Our Views and A Final Word on the Future
We believe farmers have to care about their environmental impact as much as they do about the plants and animals they raise.
There can be no giving in to the illusion that nature is something like an opponent to outwit. On the contrary, nature is the playing field we have to care for and mend.
Perhaps disillusionment in conventional farming contributed to so many people giving it up. We'd be disillusioned too if we had to farm the "conventional" way.
Our model of pastured poultry is not the easiest or cheapest way to raise birds. It’s management intensive and non-automated. But to us, it's rewarding work that we know benefits the whole ecosystem and we enjoy it.
Ironically, in farming today, to innovate away from “conventional” means to go back to traditions practiced when society relied more on small farms than big corporations.
Those were days when people knew their farmers by their first names and never had to question what they ate. There was trust in those relationships and the farmers did right by their customers because it was their names on the line.
They also knew if they wanted to stay in business for long then they could only depend on farming practices that were sustainable over time.

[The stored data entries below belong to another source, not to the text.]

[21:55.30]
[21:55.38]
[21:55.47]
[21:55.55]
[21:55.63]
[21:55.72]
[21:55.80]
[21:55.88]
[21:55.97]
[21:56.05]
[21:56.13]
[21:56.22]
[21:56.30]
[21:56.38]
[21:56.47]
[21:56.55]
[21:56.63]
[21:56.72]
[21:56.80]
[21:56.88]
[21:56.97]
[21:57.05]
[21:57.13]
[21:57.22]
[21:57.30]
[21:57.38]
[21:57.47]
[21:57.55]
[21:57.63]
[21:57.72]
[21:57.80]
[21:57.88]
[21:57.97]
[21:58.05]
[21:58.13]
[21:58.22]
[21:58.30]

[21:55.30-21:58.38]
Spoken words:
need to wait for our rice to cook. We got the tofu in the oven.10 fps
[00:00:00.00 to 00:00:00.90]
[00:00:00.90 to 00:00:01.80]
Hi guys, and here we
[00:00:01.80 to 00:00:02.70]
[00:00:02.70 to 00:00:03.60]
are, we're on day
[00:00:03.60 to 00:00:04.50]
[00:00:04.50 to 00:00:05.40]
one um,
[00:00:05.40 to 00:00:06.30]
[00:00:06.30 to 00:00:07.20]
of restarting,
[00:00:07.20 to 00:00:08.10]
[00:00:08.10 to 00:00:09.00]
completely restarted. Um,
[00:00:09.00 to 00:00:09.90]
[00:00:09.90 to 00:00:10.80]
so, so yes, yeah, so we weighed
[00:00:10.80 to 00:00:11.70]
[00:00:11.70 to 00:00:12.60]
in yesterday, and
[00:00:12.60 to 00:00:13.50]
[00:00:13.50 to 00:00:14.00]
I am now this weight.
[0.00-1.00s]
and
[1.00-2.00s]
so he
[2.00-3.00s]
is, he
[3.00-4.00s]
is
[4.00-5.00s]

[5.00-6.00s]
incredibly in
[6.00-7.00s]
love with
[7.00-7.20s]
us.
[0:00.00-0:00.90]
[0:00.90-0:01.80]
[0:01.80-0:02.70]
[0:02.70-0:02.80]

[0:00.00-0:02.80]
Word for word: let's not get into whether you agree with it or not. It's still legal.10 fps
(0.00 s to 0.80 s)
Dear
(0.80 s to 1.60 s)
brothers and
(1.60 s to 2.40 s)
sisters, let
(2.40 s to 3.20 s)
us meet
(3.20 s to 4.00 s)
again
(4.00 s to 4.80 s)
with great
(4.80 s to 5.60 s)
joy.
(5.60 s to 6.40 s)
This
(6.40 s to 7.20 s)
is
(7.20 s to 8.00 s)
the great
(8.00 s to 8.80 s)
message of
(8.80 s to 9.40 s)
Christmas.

In other words, ones that avoided erosion, pollution, environmental degradation, and resource waste - such things that we've learned modern-day factory farms do little to consider.
We have the opportunity to return to wisdom of the past. Small, traditional farms are capable of so much more when it comes to feeding the world than what they've been diminished to today.
They sustained us throughout history. That has to count for something. We'd be wise to sustain them today.